Belgium is full of beer brewers, experts, enthusiasts, and partakers. In this region of Europe, beer brewing can be dated back as far as two millennia and it’s trickled its way into almost every aspect of Belgian society — making this a beer lover’s paradise. And given Belgium’s long history of beer brewing, the region offers many specialty beers which can only be found here.
The general rule for food and beer pairing is to keep sweet with sweet and tart with tart. Of course, there is a lot of playing around you can do by trying a contrast, but those guidelines are a good way to help you get started.
Here are three types of beers you’ll find in Belgium (along with just about anywhere else in the world) and some quick n’ easy ways to pair them with your meal for a delicious combination.
1. Blonde beers
Blonde brews compliment dishes with a lot of spice and heat.
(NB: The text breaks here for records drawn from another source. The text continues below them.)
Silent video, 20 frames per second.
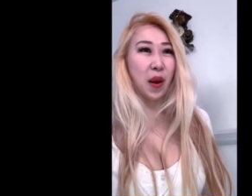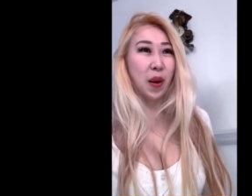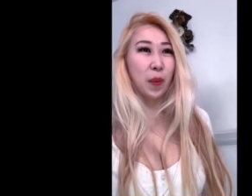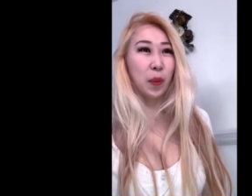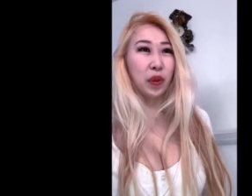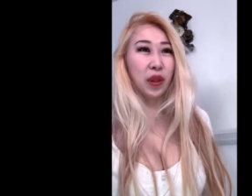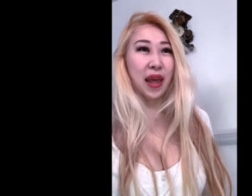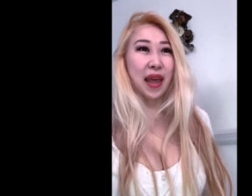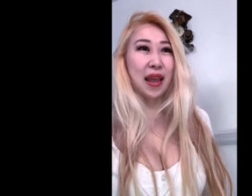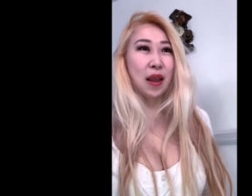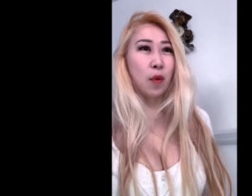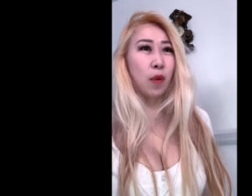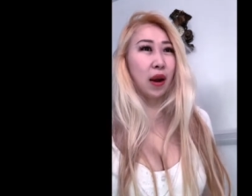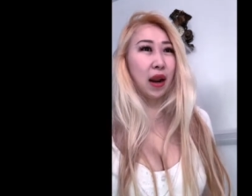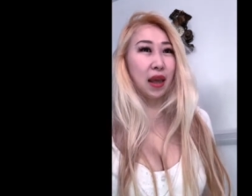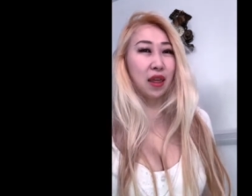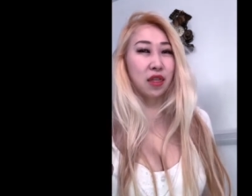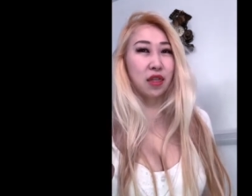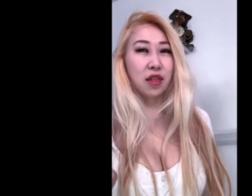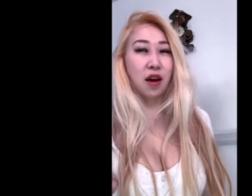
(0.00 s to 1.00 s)
playing what
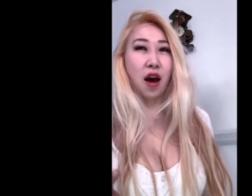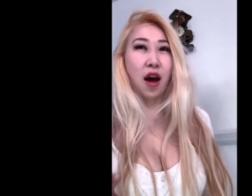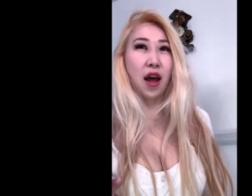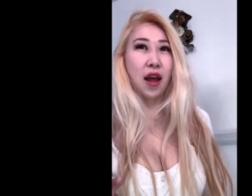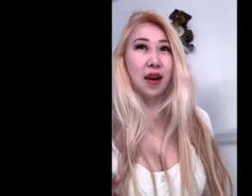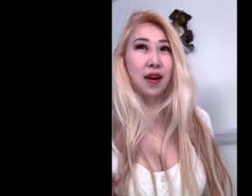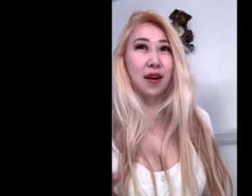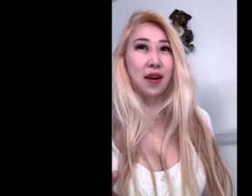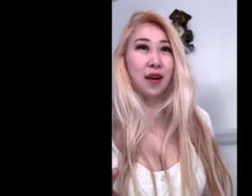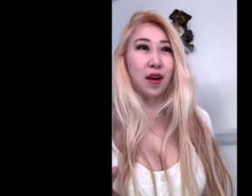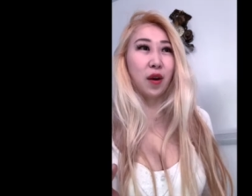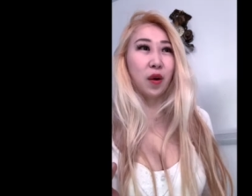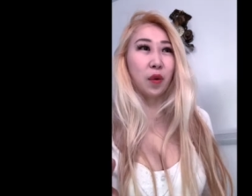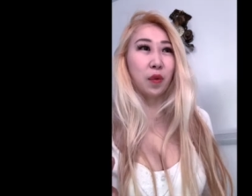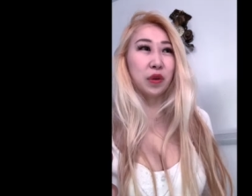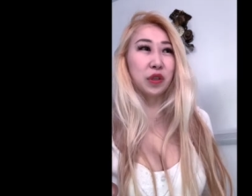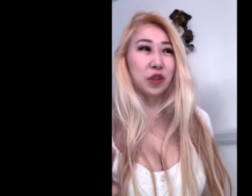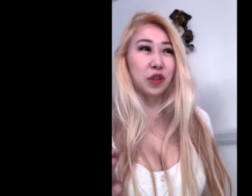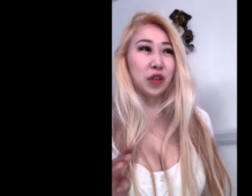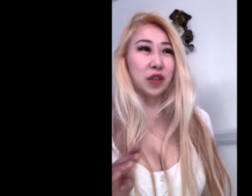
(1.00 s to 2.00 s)
I thought
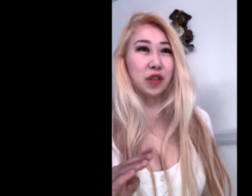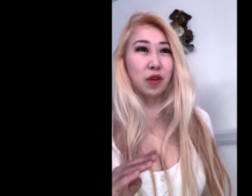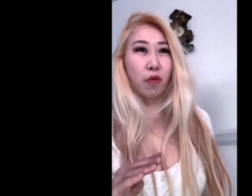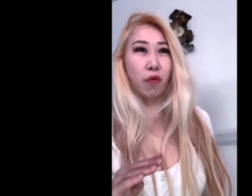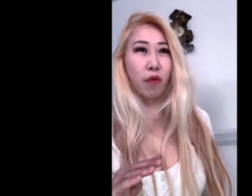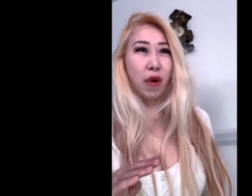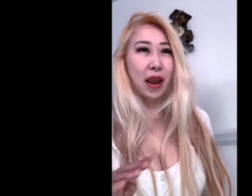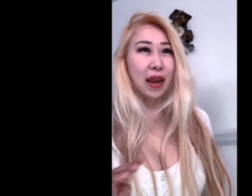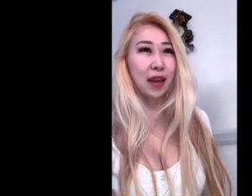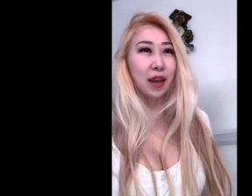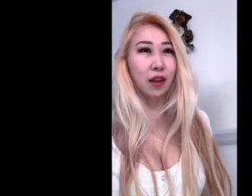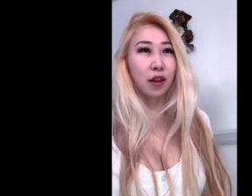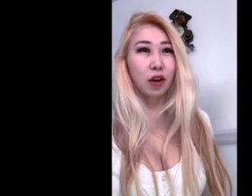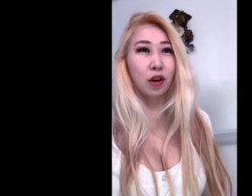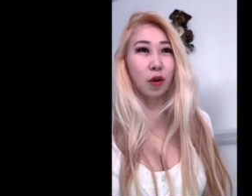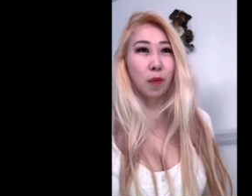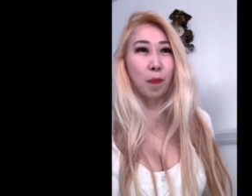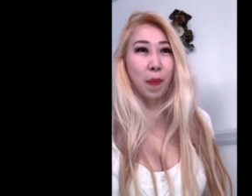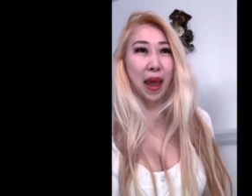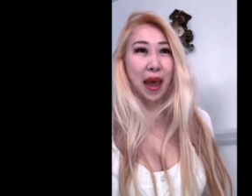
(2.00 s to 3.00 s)
was just a
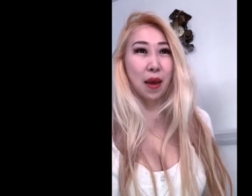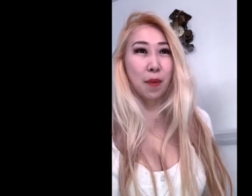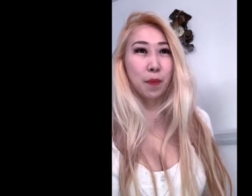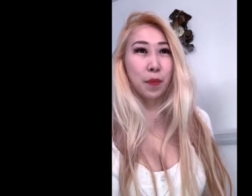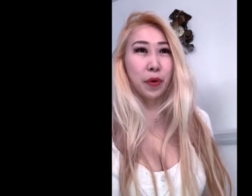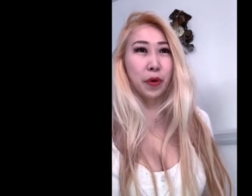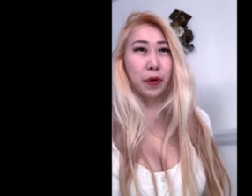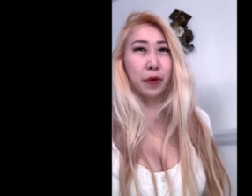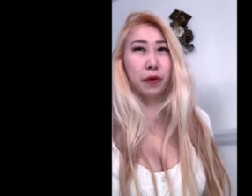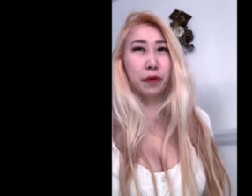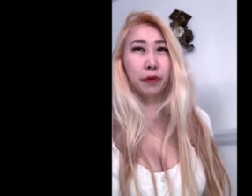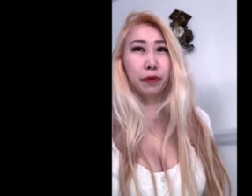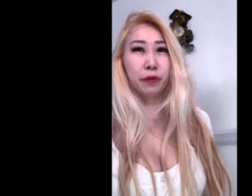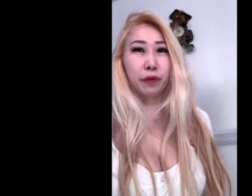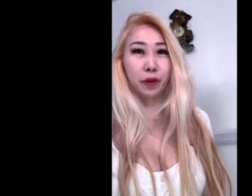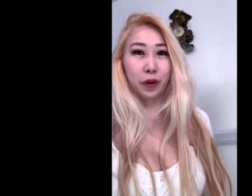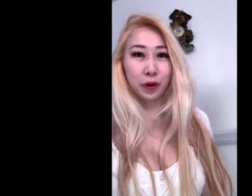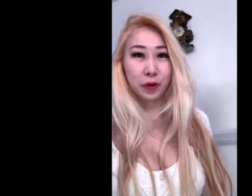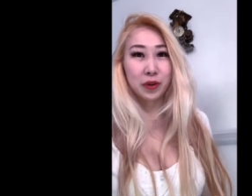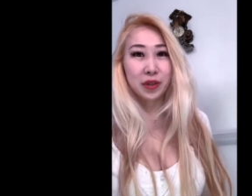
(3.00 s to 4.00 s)
regular bamboo
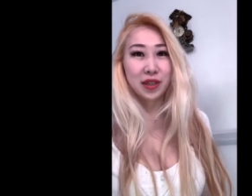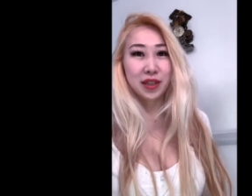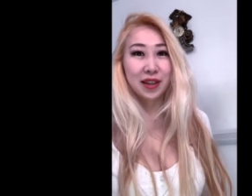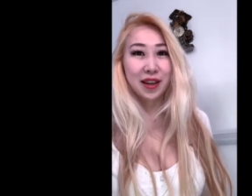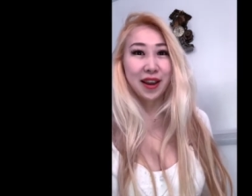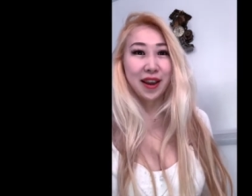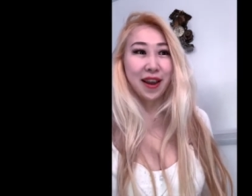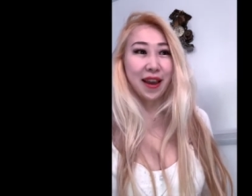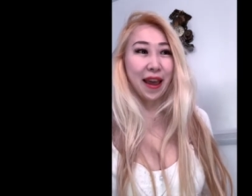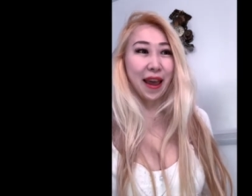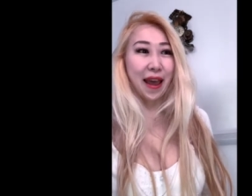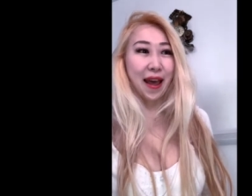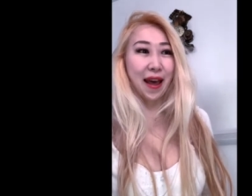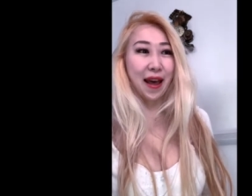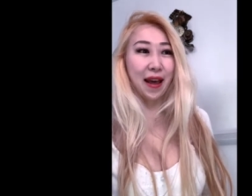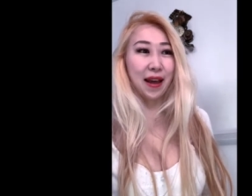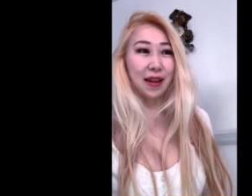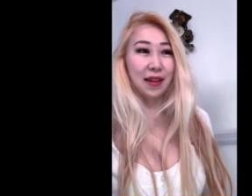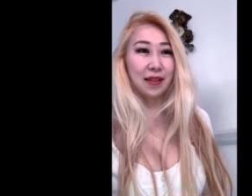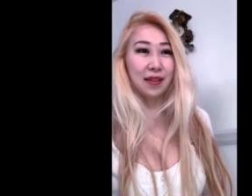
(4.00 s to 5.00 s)
flute,
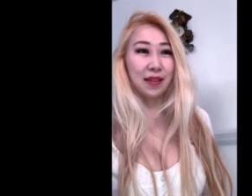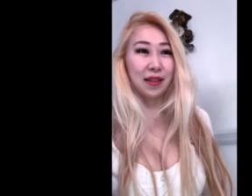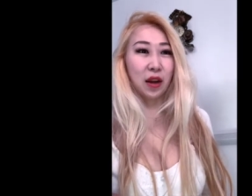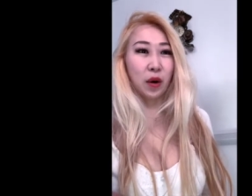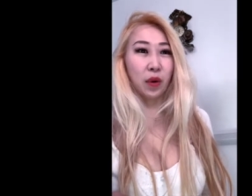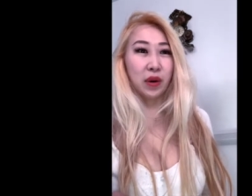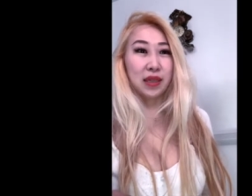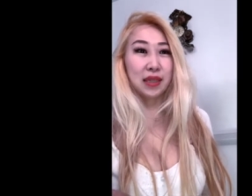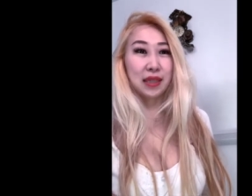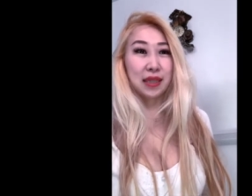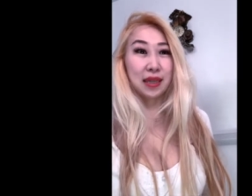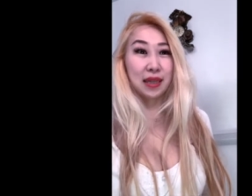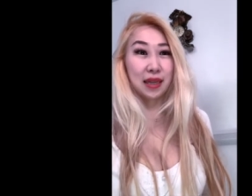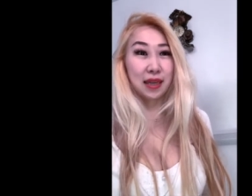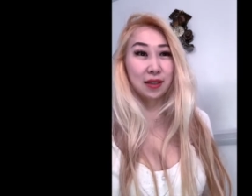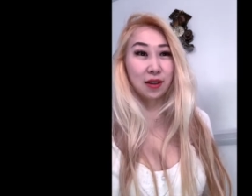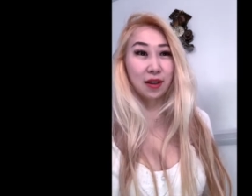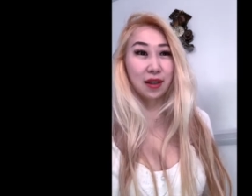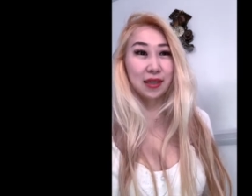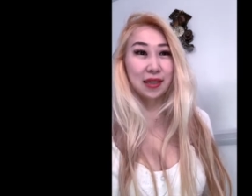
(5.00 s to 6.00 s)
and there were
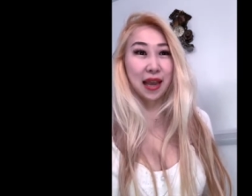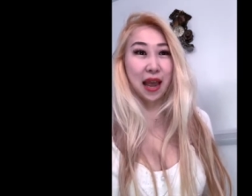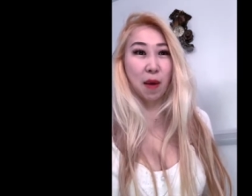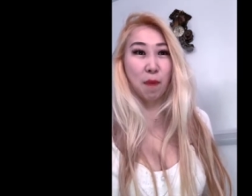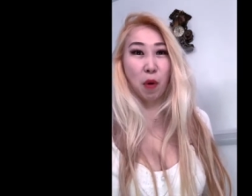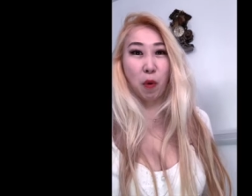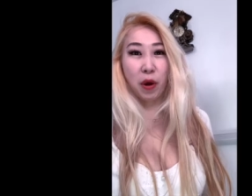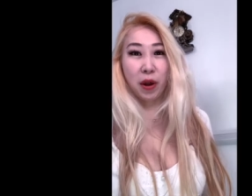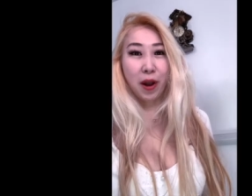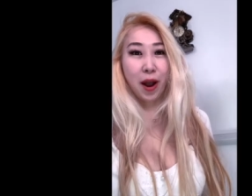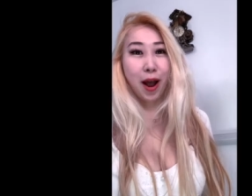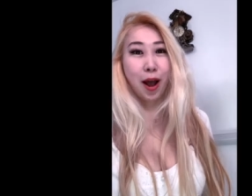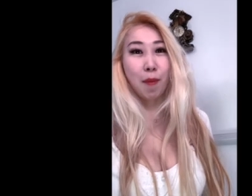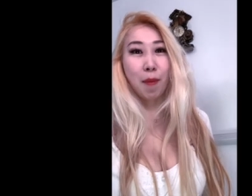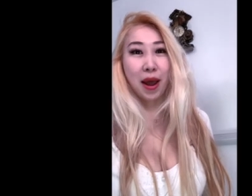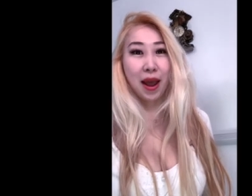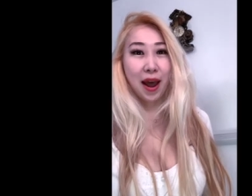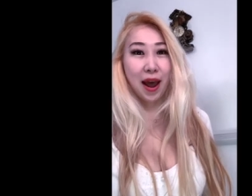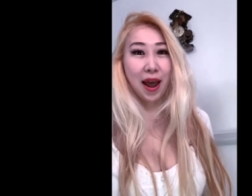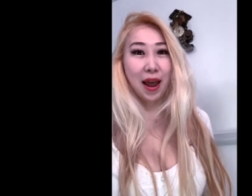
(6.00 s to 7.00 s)
CDs on the side, but what caught
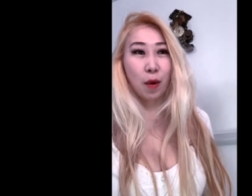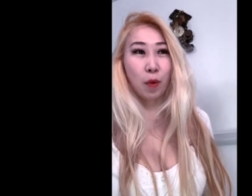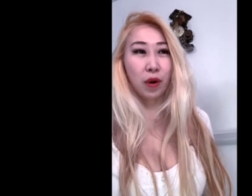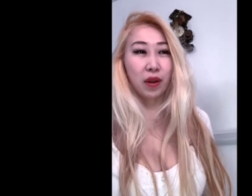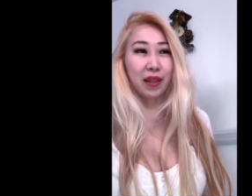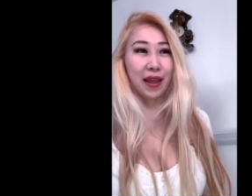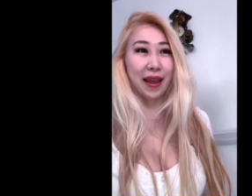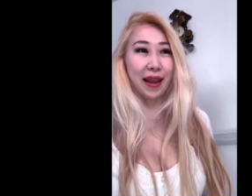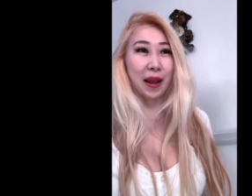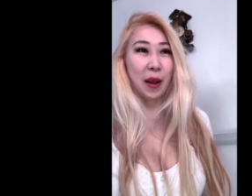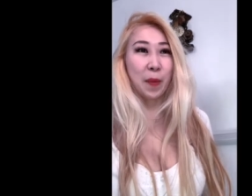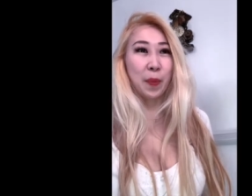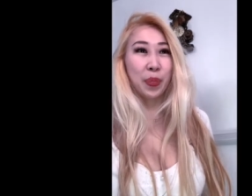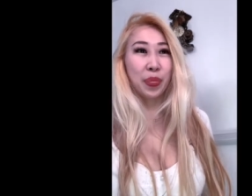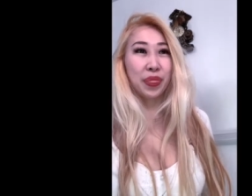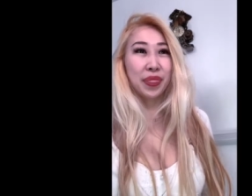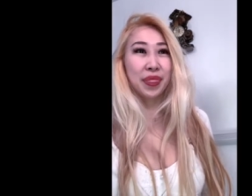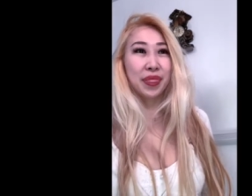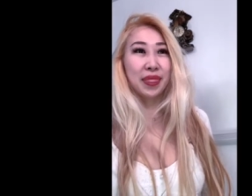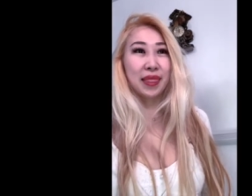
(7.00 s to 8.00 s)
my eye were like
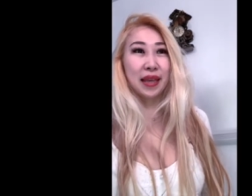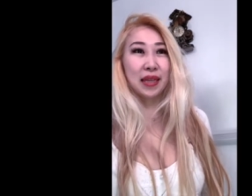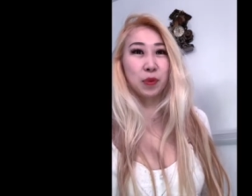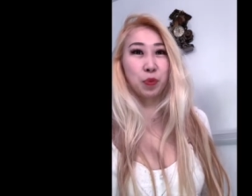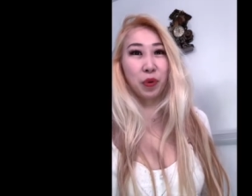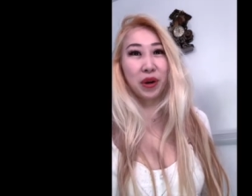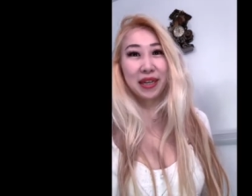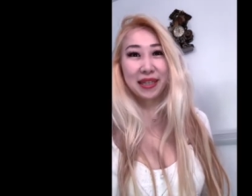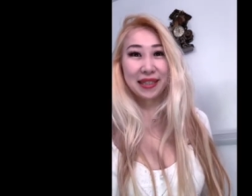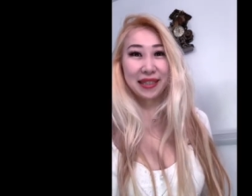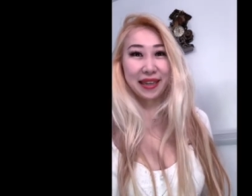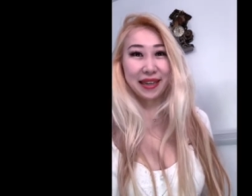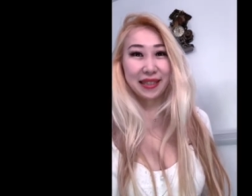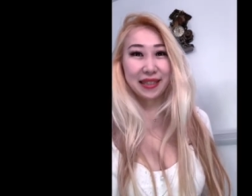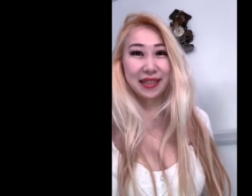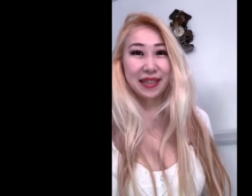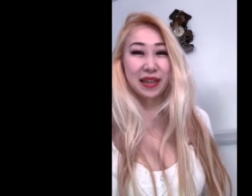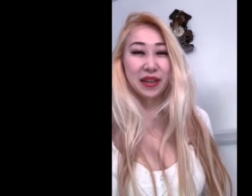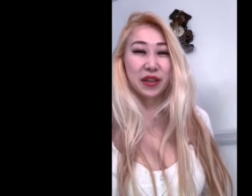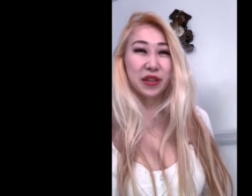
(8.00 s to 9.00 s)
these bracelets.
Think Indian, Chinese, Thai, Japanese, and spicy BBQ — anything where you can imagine scrambling for a cold drink after a few bites. You’re going to want a light, refreshing beverage with some carbonation to soothe those taste buds. Blonde beers also compliment cheeses that are nutty, tangy, sharp, or pungent like Gorgonzola or Feta.
2. Amber Ales
Amber Ales go hand in hand with pork, poultry, and salads. They’re a great pairing with a weekend lunch of something like hamburgers, sausages, sandwiches, and soup or stew. Pizza and Mexican cuisine are also a safe bet here. The best cheese to pair and Amber Ales with would have peppery or sharp flavors like a Pepper Jack or a nice, sharp Cheddar.
3. Dark beers
Dark beers are a great pairing for beef, smoked meat, and smoky BBQ dishes. You can also try one paired with a fruit and chocolate dessert or a dark chocolate cake smothered in raspberries and you’ll discover a match made in heaven. As for cheeses, these darker brews bring out the earthy and buttery flavors in cheeses such as Brie, Camembert, Gouda, Havarti, and Swiss.
If you’re in Belgium and looking for some expert level guidance into the world of Belgium beers, these famous establishments can’t be missed!
- Delirium Café in Brussels
- Het Waterhuis aan de Bierkant in Gent
- Comptoir des Arts in Brugge
- Kulminator in Antwerp
- De Fiere Margriet in Leuven
And, as always, please drink safely and responsibly!
Love it, Meredith! What a great idea for an article! 🙂 Will definitely be keeping these tips in mind.
Thanks Ellen! I’ve been focusing more on the big world of wine lately, but I still enjoy a good beer with a meal every so often. Hope my tips will be useful for you!
Great tips, I don’t drink much beer at home but make it a point to try the food and drinks that different places are famous for while travelling. if you ever make it to the South East US in spring, any ice cold beer will go perfectly with a pot of boiled crawfish.